Ten years may seem like a long time. But as electric transmission projects go, it can be the blink of an eye considering the amount of planning, public outreach, permitting and licensing and construction that’s needed to complete a large project.
Just ask Project Manager Dave Beron, of Project Management and Complex Construction, who has spent about a third of his 28-year National Grid career managing our portion of the New England East-West Solution, or NEEWS. NEEWS is a suite of four major projects developed jointly by National Grid and Eversource. Dave has been National Grid’s NEEWS project manager since its inception in 2004.
The NEEWS projects are designed to work together to improve reliability, reduce constraints and enhance the delivery of bulk electric power within and between Massachusetts, Rhode Island and Connecticut; and ensure that the area electric system continues to meet federal and regional reliability criteria. Taken together they create the largest transmission regional upgrade in many years. National Grid invested roughly $790 million in its portion of NEEWS, and when the projects are complete they will increase the FERC Jurisdiction’s rate base (the assets for which we earn a return) by about 30 percent.
The four projects are:
- Rhode Island Reliability Project (National Grid)
- Interstate Reliability Project (National Grid in Mass. and Rhode Island, and Eversource in Conn.)
- Greater Springfield Reliability Project (Eversource)
- Central Connecticut Reliability Project (Eversource)
According to Dave, each of these projects is very complex, with multiple components including new and upgraded transmission lines and substations and many other equipment improvements, upgrades and replacements. Not surprisingly, the projects also had many, many neighbors – both commercial and residential.
What’s interesting is that the National Grid NEEWS projects were sited, permitted and constructed with very little opposition from project neighbors and communities in Massachusetts and Rhode Island. Dave credits that to the project team’s commitment to working closely with abutters, communities and other interested parties early and often.

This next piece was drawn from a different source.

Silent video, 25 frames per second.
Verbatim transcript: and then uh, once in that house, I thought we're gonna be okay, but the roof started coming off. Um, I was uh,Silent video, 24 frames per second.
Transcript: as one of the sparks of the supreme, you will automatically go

“We knew that in order to get these large projects built in a timely manner, we had to do right by our stakeholders,” Dave commented. “Our goal was to have as many project neighbors and community leaders hear about the projects first from us so we could tell our own story and have the opportunity to address any issues early in the process.”
Dave said that stakeholder engagement continued throughout all phases of the project to keep everyone informed and updated on construction schedules, any traffic impacts and other issues. That went a long way to keeping the projects on track, and helping to foster an atmosphere of trust with the affected parties.

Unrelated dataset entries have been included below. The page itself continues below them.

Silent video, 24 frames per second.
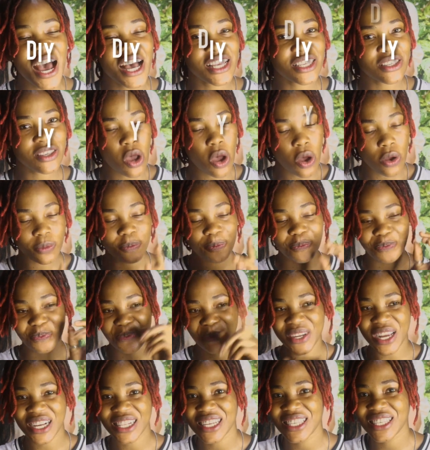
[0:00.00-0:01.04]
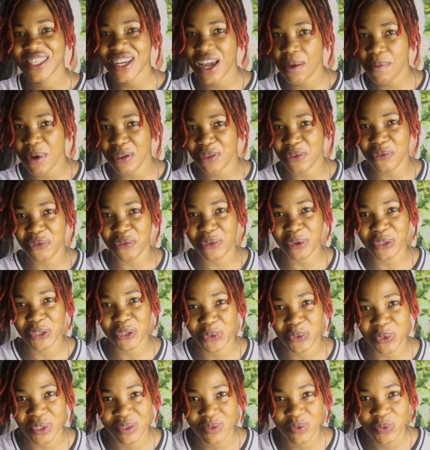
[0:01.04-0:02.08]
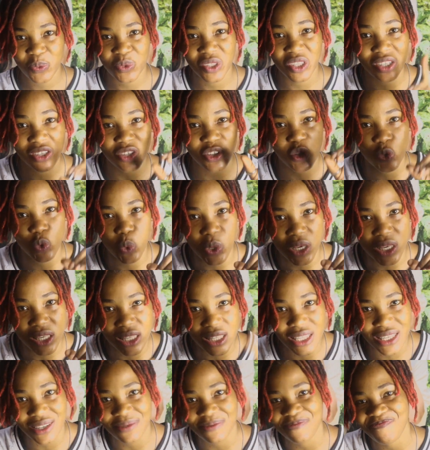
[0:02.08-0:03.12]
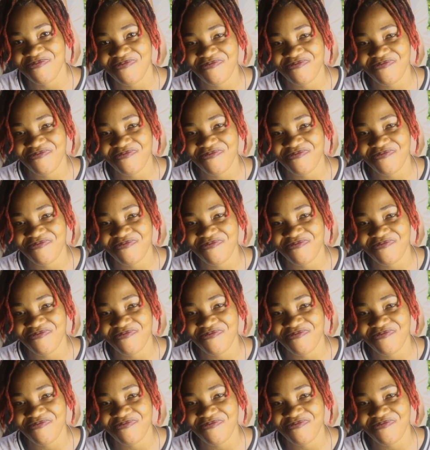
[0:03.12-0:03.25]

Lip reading: So let's talk about the first one, which is twist.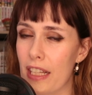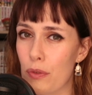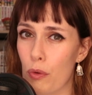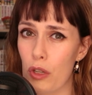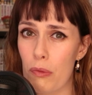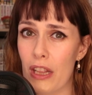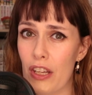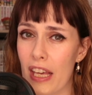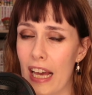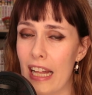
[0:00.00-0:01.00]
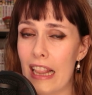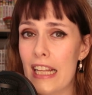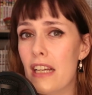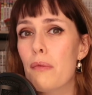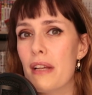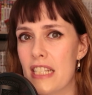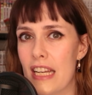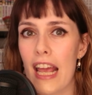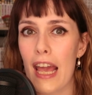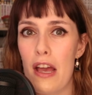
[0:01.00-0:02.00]
that's what we're going to be looking at a little bit
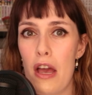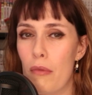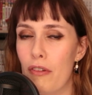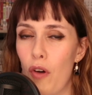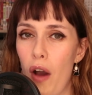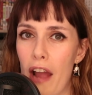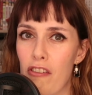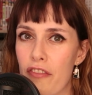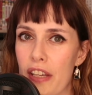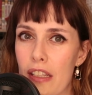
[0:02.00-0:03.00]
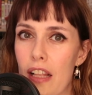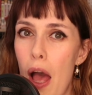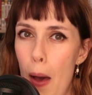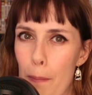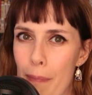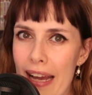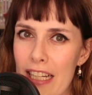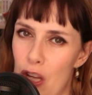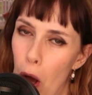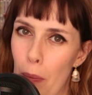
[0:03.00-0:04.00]
today before I reveal my
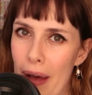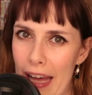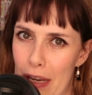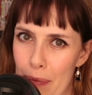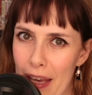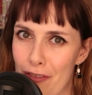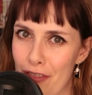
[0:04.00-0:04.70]
top anime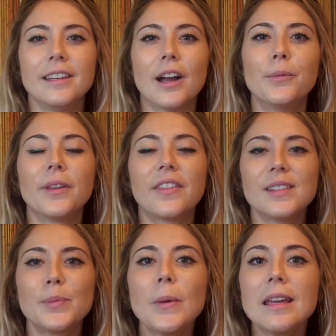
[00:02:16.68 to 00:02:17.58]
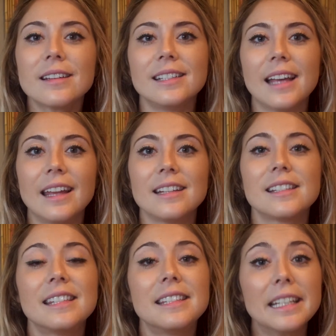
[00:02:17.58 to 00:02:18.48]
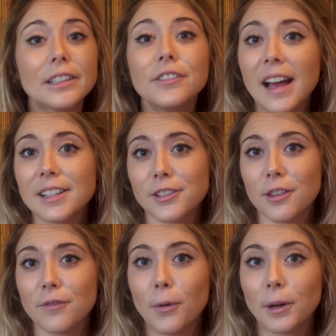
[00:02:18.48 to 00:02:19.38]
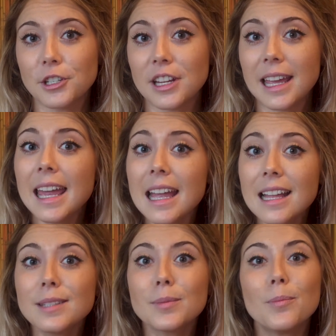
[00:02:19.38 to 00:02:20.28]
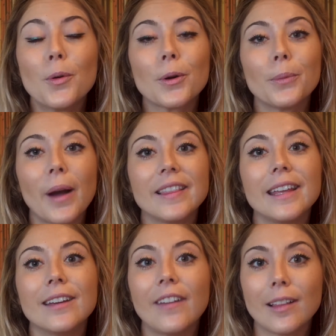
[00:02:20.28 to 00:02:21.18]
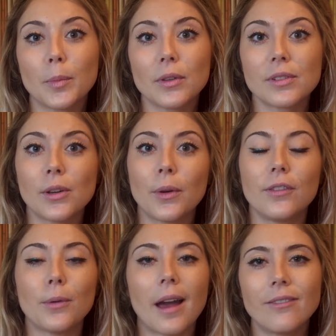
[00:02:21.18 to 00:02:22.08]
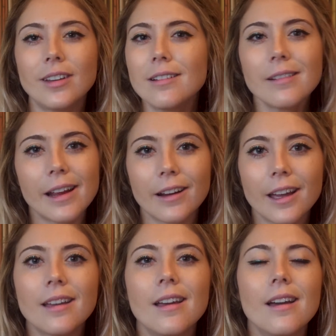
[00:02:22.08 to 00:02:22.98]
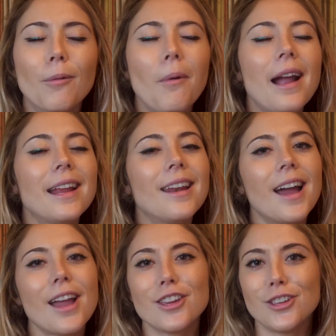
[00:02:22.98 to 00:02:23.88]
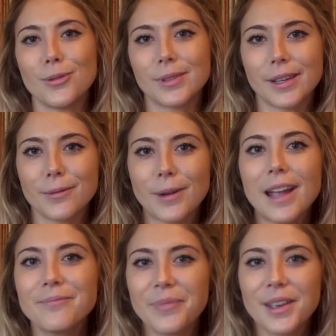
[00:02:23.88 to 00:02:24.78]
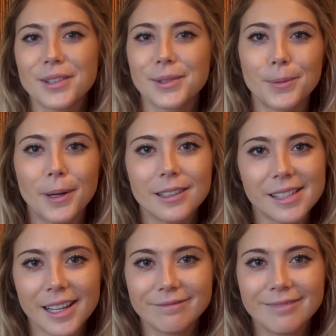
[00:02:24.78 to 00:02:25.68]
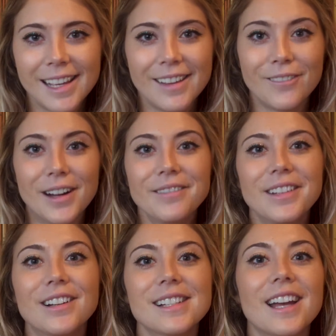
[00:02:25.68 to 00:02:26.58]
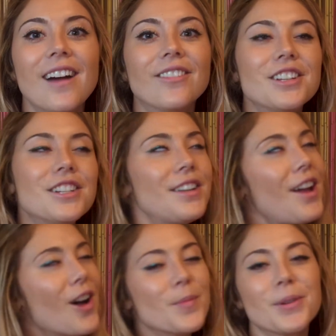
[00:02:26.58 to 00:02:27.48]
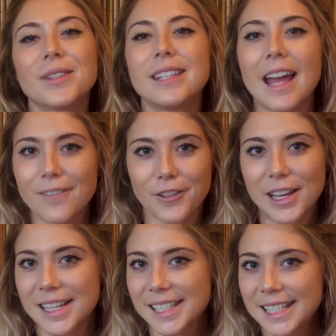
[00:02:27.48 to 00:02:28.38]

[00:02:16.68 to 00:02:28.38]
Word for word: Now, with this being said, it's still faster than 4G and more widely available. So if you have it in your area, why not use it, right? So where is it? Well, there is coverage in almost every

“National Grid will be in these communities long after our projects are completed, so it was important to leave a very positive impression about the company and preserve our strong reputation,” Dave added.
The Rhode Island project, which included relocating and rebuilding approximately 40 miles of 115 kV transmission line, constructing 21 miles of new 345 kV transmission line and other related relocations and upgrades, was completed on time and on budget and was placed in service in May 2013.

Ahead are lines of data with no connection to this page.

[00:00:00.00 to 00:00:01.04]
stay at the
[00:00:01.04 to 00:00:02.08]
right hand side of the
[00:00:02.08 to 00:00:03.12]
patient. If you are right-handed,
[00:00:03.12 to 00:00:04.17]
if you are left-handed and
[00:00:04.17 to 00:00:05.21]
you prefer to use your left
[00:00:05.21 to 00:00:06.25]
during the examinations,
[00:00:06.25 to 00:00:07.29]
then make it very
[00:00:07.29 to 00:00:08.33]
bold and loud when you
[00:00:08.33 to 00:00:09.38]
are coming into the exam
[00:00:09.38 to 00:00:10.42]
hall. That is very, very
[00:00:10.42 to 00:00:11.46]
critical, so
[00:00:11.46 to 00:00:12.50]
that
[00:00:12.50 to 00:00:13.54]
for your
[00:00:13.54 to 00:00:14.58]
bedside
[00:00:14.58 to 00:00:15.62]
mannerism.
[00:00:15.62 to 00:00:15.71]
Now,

The Interstate Reliability Project spans Massachusetts and Rode Island. It includes 37 miles of new 345 kV transmission line, nine miles of 345 kV line that was rebuilt and upgraded with higher capacity wire and other related relocations and upgrades. This final NEEWS project is expected to be completed by the end of 2015, on time and on budget.
When asked what his greatest satisfaction with the NEEWS project has been, Dave was quick to point to all of the National Grid team members that contributed to the effort. “From engineers, planners and environmental folks, to construction and operations personnel, National Grid is truly blessed to have a great number of very talented and dedicated employees. Working with them on this large project has been a real privilege,” he said.